Его улыбка была настолько лучезарной, что дурное настроение, периодически возникающее как гром среди ясного неба, казалось ещё более страшным на её фоне. В то лето он однажды спустил на меня собак, и это было похуже пощёчины. Не помню вопрос, который вызвал его реакцию, но ни с того ни с сего он вдруг повернулся ко мне и с яростью сказал: «Если ты действительно хочешь знать всё о жизни после смерти, спрыгни с крыши и разбейся насмерть!»

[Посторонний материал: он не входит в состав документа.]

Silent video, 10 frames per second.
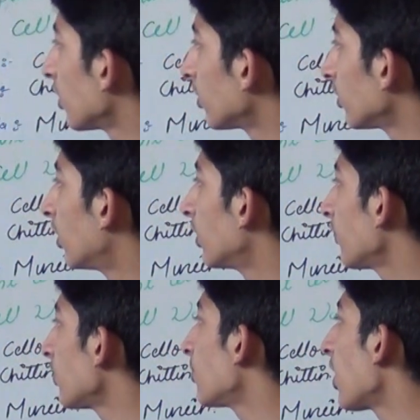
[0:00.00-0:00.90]
or
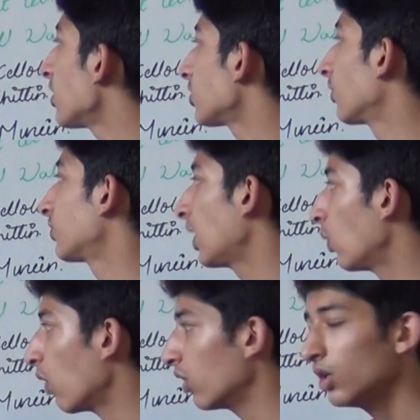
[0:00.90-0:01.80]
different parts of
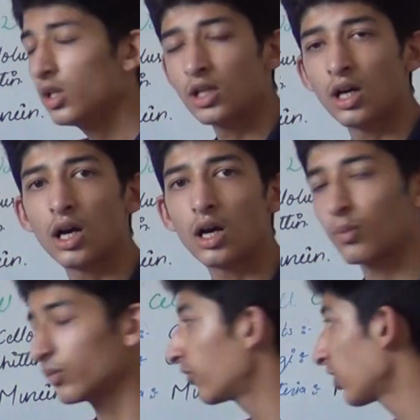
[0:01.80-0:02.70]
cell wall.
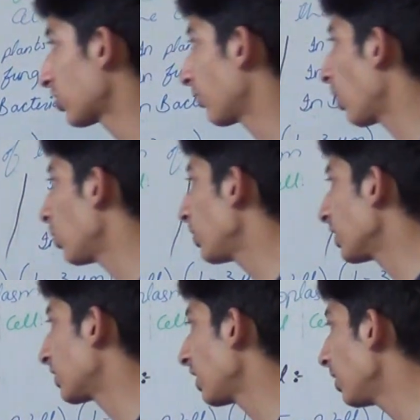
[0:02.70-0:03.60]
First of all, we
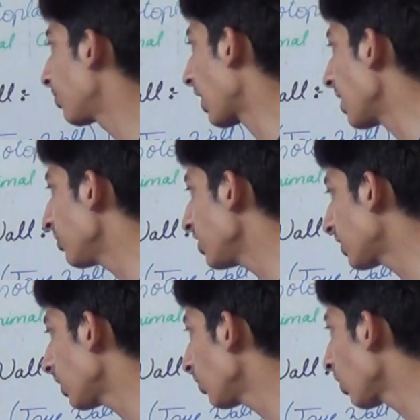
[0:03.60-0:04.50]
can say primary
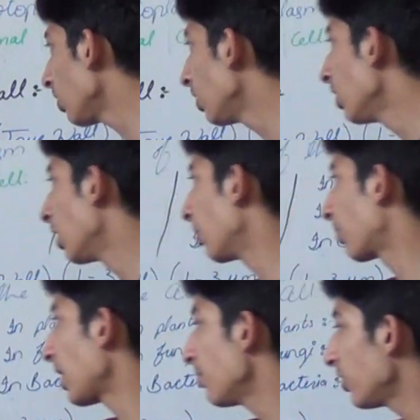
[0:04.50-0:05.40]
cell wall,
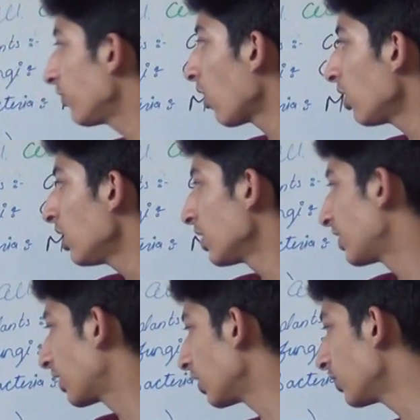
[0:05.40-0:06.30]
primary wall,
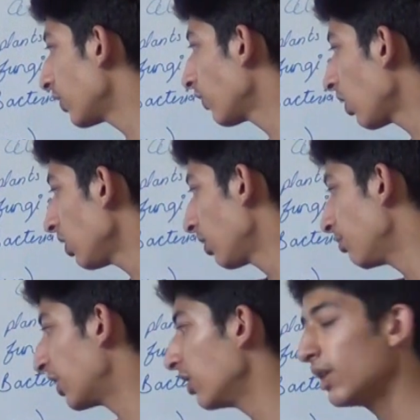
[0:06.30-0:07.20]
secondary wall,
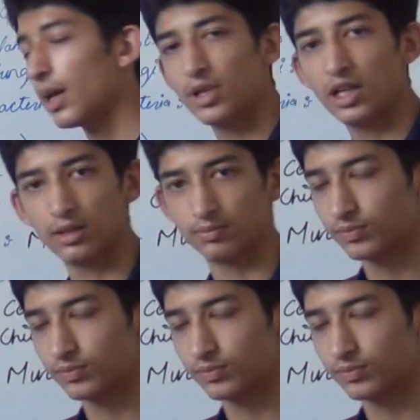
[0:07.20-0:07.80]
middle lamella.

Он сказал это с такой злостью, что я покраснел и слегка подался назад. Не успел я прийти в себя, как он голосом, острым как мясницкий нож, начал разделывать меня: он говорил, что мне нужно перестать тратить его время, болтаясь тут, объедая его друзей и занимая место. Я чувствовал себя цыплёнком на вертеле, жарящимся в шипящем тоне его голоса.

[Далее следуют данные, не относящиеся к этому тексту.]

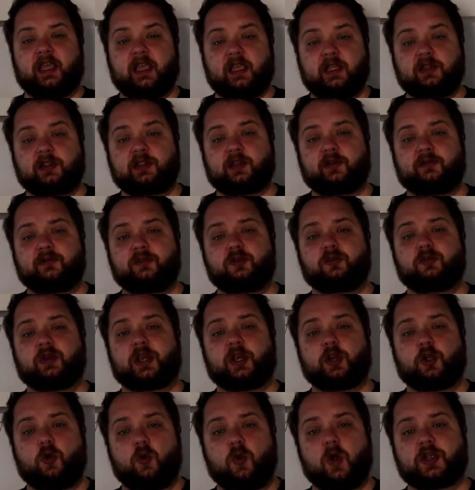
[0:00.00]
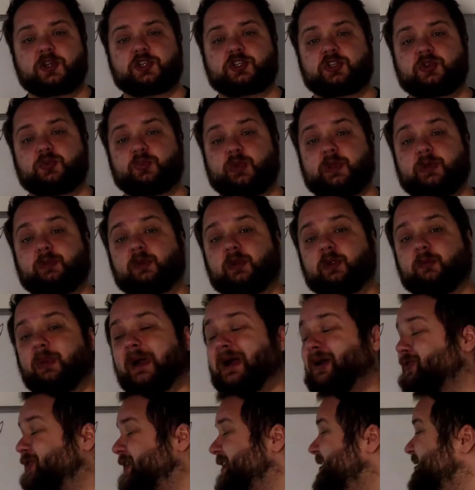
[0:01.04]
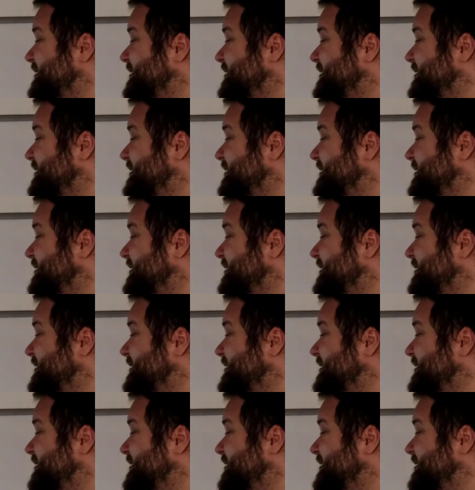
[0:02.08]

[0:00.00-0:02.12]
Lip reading: interview and question people about,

Я снова стал перебирать имеющиеся у меня варианты. Куда мне идти? Что делать оставшуюся часть лета? Что теперь? Я мысленно пробегался по списку вещей, которые я сделал или не сделал для того, чтобы обидеть его, навлечь на себя его гнев. Вина католика расцветала во мне, но я не мог позволить себе застрять в этом состоянии. Было ощущение, что сила его слов физически толкнула меня в мешанину вины и стыда. Мне понадобилось несколько минут, чтобы взять себя в руки, — это было похоже на попытку устоять в грязной скользкой ванне.
Если у кого-то и был к вам вопрос, так это у него. У него был вопрос, над которым можно было думать всю жизнь: «Чего ты хочешь?»

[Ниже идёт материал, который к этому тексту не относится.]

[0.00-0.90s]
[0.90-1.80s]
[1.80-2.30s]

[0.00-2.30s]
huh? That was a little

За вопросом следовало неоспоримое раздражающее разъяснение: «Вы хотите десять вещей! Если ваше желание будет сконцентрировано лишь на одной вещи в этом мире, вы получите её гарантированно. Я вам говорю! Вы хотите всё это и ещё всё то, у вас нет шанса!»
Мы с Йогиней оказались в тупике. Я залип на сексуальном желании: она всегда была там, удобно устроившись в другом конце комнаты, — эти вкусные ножки, соблазнительные изгибы и грустные, похожие на звёзды глаза — всё это находилось на диване часами и днями. Время от времени она совершала выстрелы по моей мнимой духовной дисциплине. Так, однажды, когда она раздавала шоколадные конфеты, а я сидел рядом с Юджи с закрытыми глазами, она толкнула меня ногой и насмешливо спросила: «Эй! Хочешь штучку?» Мне хотелось толкнуть её в ответ, но вместо этого я поблагодарил её и взял конфету.
Как-то вечером, когда некоторые из присутствующих стояли вокруг обеденного стола, она спросила, обращал ли кто-нибудь внимание на то, какие грязные у меня пародии. Никто не произнёс ни слова. Она сама всегда смеялась вместе со всеми. Я редко пародировал её, а когда делал это, старался быть особенно аккуратным. Вызвать смех, показывая её движения балерины и исключительную йогическую гибкость, было очень просто, и она веселилась так же, как и все остальные. В чём-то она казалась очень сдержанной и хрупкой, а в чём-то — жёсткой, как сталь. Она была постоянно меняющейся загадкой. В каждом её движении присутствовал некий танец, тело выражало такую уверенность и победоносность, что это даже пугало. Её ограниченный словарный запас был скомпенсирован набором рафинированных выражений лица, которые могли заставить любого почувствовать себя персоной на миллион баксов или же куском дерьма — достаточно было лишь одного её мимолётного взгляда или недовольно надутых пухлых губёшек.
В то лето приехал её отец, и Юджи справился с ситуацией профессионально. Её отец был бизнесменом с довольно консервативными взглядами, и то, что она осмелилась привести его к такому человеку, как Юджи, восхищало меня. Правда, иногда я сомневаюсь, была ли это смелость или расчёт. Когда он вошёл, Юджи вскочил и с распростёртыми объятиями направился через комнату, чтобы поприветствовать его у двери. Он тут же сделал ход конём: «Она такая талантливая девушка! Как вы позволили ей оставить карьеру балерины? Посмотрите, она пришла к тому, что тратит свою жизнь на эту дурацкую йогу!»
Её ошарашенный отец ничего не сказал и только улыбнулся, но Юджи произвёл на него неизгладимое впечатление. Он тут же расслабился в этом театре абсурда, почувствовав себя среди абсолютно незнакомых людей так, словно воссоединился с семьёй, и даже внёс свой вклад в Максимы о деньгах, которые диктовал Юджи: «Скучен человек, который только и знает, как зарабатывать деньги», — весьма скромное заявление для человека, положившего жизнь на преумножение капитала с помощью одной лишь усердной работы и решимости.
Юджи тут же перевернул это утверждение с ног на голову: «Скучен человек, который не знает, как зарабатывать деньги».